• [Problem to work on]: Without the images, repeat every line of the listing verbatim.

------------

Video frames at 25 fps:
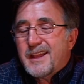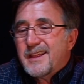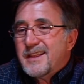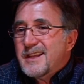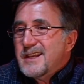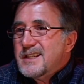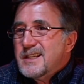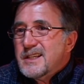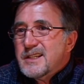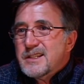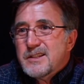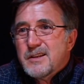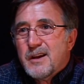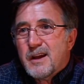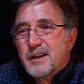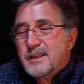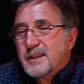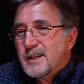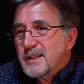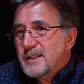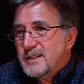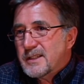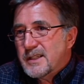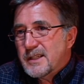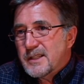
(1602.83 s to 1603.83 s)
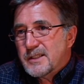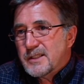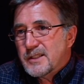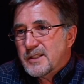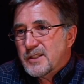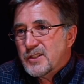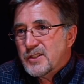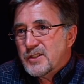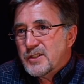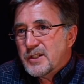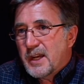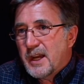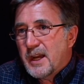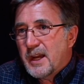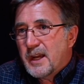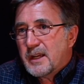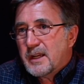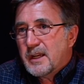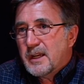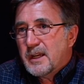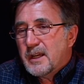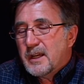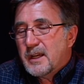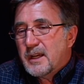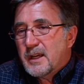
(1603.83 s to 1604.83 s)
This is not consensus,
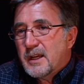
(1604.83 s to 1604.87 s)
Jack.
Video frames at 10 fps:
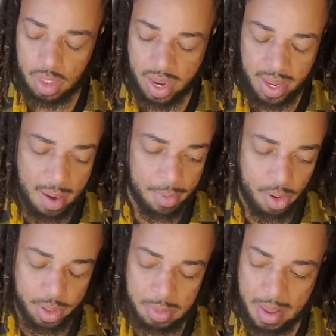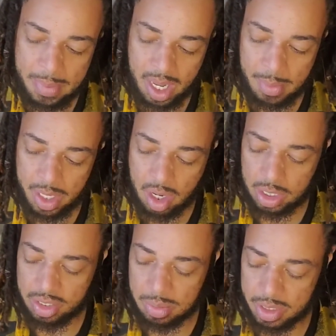Yeah, Capricorn, you may be coming on a
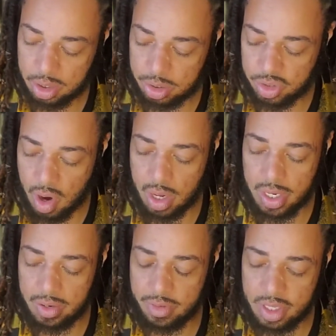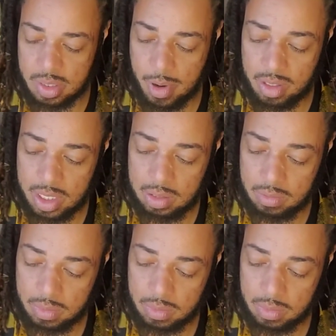little bit too strong here for this person.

------------

• [Answer area]:
Video frames at 25 fps:
(1602.83 s to 1603.83 s)
(1603.83 s to 1604.83 s)
This is not consensus,
(1604.83 s to 1604.87 s)
Jack.
Video frames at 10 fps:
Yeah, Capricorn, you may be coming on a
little bit too strong here for this person.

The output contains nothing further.